Much of Egan’s project seems oriented to making learning more effective and inclusive to a broader range of students, a premise he establishes as fairly implicit in his thinking. He does at some points refer specifically to the issue, such as in his Chapter 5 statement that “instead of identifying ourselves in terms of some excluded groups who are unlike ‘us,’ and who consequently can be treated with less sympathy, less sensitivity, less humanity, we will seek to include wider and wider groups within the category of ‘us'” (Kindle loc. 2545-2546). Egan is not explicitly “renegade” in his approach, yet even so his desire for inclusive, even pleasurable approaches to teaching are very compatible with Johnson’s premise.

2. In the text, identify a specific community that is discussed. What role does inclusion in and engagement with that community play in forming an identity (both as an individual and as part of said community) that serves to facilitate the goals of liberation and critical consciousness as put forth by Paulo Freire and bell hooks?

In Chapter 2, Egan states, “So the educational point is not to teach binary concepts, nor to teach that the world is structured in binary terms, but always to lead toward mediation, elaboration, and conscious recognition of the initial structuring concepts” (Kindle loc. 26-628). While he does not specifically or explicitly engage in the matter of liberation, his pedagogical aims do certainly seem oriented toward a classroom (community) that encourages critical and independent thinking.

3. How can seeking to orient toward pleasure and satisfaction as pedagogical modes be designed to specifically address the concepts of varied learning styles, multiple intelligences, and the highly varied backgrounds (personal, cultural, academic) of students?

This does not seem specifically addressed, and yet it seems implicitly considered as part of Egan’s process. His arguments have more to do with broad commonalities in theory, yet in practice it is entirely plausible to orient to such aims. Much as is the case with Johnson and others, it is not at all difficult to envision these approaches being adapted to students with varied backgrounds and learning types.

4. What can we learn about learning, both as students and teachers, by studying the ostensibly enjoyment-oriented concept and practice of “play”? What connects pleasure and play—enjoyment and engagement—to learning, cognition, and individual development?
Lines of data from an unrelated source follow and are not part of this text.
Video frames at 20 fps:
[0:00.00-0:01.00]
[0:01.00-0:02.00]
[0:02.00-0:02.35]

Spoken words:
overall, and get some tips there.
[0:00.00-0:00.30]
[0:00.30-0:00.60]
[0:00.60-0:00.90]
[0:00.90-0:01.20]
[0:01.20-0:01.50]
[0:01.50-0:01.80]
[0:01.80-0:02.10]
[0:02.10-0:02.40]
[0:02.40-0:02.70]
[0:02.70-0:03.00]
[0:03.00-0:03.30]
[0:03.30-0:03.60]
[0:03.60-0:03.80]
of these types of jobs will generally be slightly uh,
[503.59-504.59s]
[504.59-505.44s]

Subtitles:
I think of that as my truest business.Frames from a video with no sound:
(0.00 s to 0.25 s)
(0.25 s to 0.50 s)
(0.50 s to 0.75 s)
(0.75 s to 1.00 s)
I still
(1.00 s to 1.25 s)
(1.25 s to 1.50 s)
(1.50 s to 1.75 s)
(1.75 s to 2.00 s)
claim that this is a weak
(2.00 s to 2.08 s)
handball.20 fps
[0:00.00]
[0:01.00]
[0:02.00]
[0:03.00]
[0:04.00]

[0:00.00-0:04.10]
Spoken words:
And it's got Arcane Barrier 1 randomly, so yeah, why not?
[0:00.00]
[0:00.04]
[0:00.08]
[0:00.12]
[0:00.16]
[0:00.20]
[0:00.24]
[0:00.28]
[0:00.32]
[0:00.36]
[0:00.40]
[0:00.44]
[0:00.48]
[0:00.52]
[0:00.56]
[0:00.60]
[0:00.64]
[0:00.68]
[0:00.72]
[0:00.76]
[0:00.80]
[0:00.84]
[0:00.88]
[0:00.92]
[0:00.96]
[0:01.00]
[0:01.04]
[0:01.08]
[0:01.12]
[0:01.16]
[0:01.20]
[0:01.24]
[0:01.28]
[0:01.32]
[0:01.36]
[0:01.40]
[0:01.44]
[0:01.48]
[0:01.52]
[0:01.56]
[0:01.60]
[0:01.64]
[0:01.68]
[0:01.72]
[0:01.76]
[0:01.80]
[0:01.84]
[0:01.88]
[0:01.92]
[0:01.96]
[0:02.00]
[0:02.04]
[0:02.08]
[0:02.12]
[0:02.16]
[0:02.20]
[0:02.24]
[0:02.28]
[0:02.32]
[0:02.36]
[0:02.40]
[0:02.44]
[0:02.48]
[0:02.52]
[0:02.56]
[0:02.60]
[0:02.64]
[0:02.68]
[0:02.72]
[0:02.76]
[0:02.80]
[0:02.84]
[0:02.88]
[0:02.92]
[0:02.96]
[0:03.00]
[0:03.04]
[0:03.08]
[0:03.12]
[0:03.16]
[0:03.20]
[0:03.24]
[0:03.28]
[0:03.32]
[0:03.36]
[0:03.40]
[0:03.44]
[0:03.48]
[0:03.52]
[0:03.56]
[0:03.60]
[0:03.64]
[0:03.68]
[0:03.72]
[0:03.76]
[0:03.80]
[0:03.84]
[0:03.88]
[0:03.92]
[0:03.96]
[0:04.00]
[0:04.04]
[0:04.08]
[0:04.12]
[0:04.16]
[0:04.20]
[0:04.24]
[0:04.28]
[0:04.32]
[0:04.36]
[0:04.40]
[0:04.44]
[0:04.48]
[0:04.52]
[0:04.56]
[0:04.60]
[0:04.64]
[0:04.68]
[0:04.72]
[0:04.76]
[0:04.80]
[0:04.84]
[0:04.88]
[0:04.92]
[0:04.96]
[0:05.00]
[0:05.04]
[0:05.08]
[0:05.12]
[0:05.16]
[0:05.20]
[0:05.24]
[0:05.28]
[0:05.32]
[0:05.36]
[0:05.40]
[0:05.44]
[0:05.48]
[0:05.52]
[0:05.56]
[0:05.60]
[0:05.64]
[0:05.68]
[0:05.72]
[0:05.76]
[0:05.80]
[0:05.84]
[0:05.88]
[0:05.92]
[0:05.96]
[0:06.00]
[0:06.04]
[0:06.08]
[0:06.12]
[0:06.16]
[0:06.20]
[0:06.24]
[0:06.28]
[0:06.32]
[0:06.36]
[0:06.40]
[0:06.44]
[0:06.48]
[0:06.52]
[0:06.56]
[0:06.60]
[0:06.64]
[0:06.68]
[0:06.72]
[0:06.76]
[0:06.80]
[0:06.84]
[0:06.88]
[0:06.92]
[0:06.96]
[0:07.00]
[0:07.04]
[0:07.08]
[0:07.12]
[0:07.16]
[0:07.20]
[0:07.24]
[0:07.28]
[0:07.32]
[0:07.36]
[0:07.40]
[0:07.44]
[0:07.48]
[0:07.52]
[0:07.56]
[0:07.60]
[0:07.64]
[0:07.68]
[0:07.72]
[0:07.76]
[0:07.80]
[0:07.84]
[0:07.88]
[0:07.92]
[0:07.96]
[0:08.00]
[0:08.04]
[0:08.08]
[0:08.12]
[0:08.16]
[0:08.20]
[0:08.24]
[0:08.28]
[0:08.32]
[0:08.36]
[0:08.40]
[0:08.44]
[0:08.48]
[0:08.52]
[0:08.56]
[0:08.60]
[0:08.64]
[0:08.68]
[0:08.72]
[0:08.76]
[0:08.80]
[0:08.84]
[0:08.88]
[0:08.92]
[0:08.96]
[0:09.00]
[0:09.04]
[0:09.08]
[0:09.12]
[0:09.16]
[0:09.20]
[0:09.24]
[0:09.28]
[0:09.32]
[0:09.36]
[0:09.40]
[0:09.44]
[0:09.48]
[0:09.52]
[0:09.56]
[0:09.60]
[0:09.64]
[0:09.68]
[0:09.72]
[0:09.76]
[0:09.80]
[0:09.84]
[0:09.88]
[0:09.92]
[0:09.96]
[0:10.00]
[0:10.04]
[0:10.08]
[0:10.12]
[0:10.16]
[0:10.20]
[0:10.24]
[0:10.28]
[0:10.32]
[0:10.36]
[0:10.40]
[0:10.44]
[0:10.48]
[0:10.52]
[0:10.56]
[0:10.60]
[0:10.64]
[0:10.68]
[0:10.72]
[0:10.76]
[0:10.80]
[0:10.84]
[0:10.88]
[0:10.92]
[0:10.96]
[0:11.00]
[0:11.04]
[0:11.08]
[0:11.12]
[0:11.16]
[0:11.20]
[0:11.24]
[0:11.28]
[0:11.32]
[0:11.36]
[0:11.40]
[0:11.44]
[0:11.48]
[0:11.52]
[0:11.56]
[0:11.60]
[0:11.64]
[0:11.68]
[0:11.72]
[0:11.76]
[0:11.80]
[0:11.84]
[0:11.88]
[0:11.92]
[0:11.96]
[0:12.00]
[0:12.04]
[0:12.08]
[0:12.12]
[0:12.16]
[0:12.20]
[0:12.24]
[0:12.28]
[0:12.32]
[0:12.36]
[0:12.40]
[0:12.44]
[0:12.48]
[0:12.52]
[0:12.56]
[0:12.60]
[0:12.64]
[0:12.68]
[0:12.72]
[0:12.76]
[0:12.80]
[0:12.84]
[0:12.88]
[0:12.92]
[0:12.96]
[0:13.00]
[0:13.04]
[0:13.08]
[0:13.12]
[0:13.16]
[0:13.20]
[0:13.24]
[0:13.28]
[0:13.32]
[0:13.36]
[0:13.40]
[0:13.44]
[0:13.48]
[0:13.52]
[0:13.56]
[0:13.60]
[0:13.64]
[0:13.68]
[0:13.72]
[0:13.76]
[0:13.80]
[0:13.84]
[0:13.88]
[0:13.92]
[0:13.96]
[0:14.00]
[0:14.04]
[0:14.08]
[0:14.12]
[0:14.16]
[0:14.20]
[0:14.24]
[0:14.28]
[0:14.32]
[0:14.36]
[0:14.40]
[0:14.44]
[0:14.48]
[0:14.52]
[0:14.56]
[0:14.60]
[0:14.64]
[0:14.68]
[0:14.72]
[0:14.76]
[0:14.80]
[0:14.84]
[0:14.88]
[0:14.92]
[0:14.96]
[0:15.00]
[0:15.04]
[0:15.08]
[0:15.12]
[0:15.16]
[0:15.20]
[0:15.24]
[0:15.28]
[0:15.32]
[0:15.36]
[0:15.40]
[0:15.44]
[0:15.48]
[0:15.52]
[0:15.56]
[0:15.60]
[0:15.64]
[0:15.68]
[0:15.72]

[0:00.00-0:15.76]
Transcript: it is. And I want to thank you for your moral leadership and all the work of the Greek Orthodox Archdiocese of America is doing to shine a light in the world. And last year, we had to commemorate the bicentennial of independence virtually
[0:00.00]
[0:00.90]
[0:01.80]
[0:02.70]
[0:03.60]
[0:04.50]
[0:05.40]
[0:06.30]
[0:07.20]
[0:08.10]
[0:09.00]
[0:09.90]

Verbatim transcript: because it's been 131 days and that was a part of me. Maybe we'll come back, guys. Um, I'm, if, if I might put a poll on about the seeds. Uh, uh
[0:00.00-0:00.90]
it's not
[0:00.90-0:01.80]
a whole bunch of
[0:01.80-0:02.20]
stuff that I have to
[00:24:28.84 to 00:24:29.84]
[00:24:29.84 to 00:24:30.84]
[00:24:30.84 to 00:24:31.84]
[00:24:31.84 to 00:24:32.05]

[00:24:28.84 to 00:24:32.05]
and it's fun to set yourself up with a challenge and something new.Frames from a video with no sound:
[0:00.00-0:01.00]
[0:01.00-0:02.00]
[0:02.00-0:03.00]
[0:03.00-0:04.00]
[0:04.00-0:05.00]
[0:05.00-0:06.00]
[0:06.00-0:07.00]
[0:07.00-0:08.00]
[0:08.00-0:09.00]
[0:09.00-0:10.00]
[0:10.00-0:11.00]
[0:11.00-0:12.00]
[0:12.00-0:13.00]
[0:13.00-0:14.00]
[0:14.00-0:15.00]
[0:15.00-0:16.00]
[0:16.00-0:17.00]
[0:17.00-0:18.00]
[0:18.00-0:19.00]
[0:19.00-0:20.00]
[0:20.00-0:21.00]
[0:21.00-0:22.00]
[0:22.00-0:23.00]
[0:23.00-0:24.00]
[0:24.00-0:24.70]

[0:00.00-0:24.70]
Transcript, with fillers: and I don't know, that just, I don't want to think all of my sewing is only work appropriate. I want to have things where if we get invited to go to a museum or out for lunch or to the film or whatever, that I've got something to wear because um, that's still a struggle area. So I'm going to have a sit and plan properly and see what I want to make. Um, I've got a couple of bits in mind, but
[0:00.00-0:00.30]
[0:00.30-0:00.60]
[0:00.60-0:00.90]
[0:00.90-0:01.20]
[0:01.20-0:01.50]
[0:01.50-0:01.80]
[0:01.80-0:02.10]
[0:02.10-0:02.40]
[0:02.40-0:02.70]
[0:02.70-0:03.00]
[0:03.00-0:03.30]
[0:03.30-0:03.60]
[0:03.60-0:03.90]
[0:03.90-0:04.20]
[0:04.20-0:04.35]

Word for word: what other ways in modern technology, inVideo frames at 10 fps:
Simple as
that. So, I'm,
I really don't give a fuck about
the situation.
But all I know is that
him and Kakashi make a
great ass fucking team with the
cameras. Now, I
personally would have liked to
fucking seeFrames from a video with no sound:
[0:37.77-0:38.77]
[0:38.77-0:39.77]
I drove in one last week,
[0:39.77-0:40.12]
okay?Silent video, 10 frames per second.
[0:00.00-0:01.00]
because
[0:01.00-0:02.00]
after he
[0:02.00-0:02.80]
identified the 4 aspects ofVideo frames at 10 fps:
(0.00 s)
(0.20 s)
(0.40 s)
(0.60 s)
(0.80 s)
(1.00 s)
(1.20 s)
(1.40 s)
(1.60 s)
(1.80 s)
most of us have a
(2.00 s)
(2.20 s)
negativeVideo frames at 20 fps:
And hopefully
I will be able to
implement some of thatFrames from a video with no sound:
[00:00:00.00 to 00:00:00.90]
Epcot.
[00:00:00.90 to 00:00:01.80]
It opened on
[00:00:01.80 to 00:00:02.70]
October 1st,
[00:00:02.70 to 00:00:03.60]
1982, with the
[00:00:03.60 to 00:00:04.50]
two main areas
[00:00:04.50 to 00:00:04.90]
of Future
Much of Egan’s text offers connections to this question. The major limitation is that his arguments are almost entirely based around observations of child psychology and behavior, which limits my ability to apply these ideas to my own work. However, his concepts of Mythic Understanding and Humanized Knowledge are applicable in general. His Mythic Understanding asserts that children understand the world first through myth, metaphor, and fantasy–thus, it is logical to use those approaches for teaching them. Humanized Knowledge refers to the concept that “knowledge can be effectively communicated if it is put into an engaging context for readers or students” (Kindle loc. 1384).

5. In considering the concept of “inclusion,” how can a focus on student pleasure and engagement in academic pursuits serve to address fundamental questions of complex exclusion and divided identities? Consider this discussion in terms of a borderland, such as discussed by Gloria Anzaldúa in Borderlands/La Frontera. Students’ language is a kind of homeland for them, a place they have long occupied; what divisions and exclusions are we asking them to navigate (within and without) by asking them to learn to write and use language “correctly” without including their own pre-existing language—their own territory, as it were—into the process?

Much of Egan’s text seems to focus on the idea of trying to find ways to teach in modes that are more oriented to children’s thinking. While this does not explicitly address the question at hand, nonetheless it is a highly compatible attitude. If it is useful and possible to orient to the ways that young children learn, then it is logical to posit that the same approach could be taken to respecting the language and intellectual territory of students from a diverse variety of social, cultural, and linguistic backgrounds.


Kieran Egan. The Educated Mind: How Cognitive Tools Shape Our Understanding. Chicago and London: U of Chicago P. Kindle edition.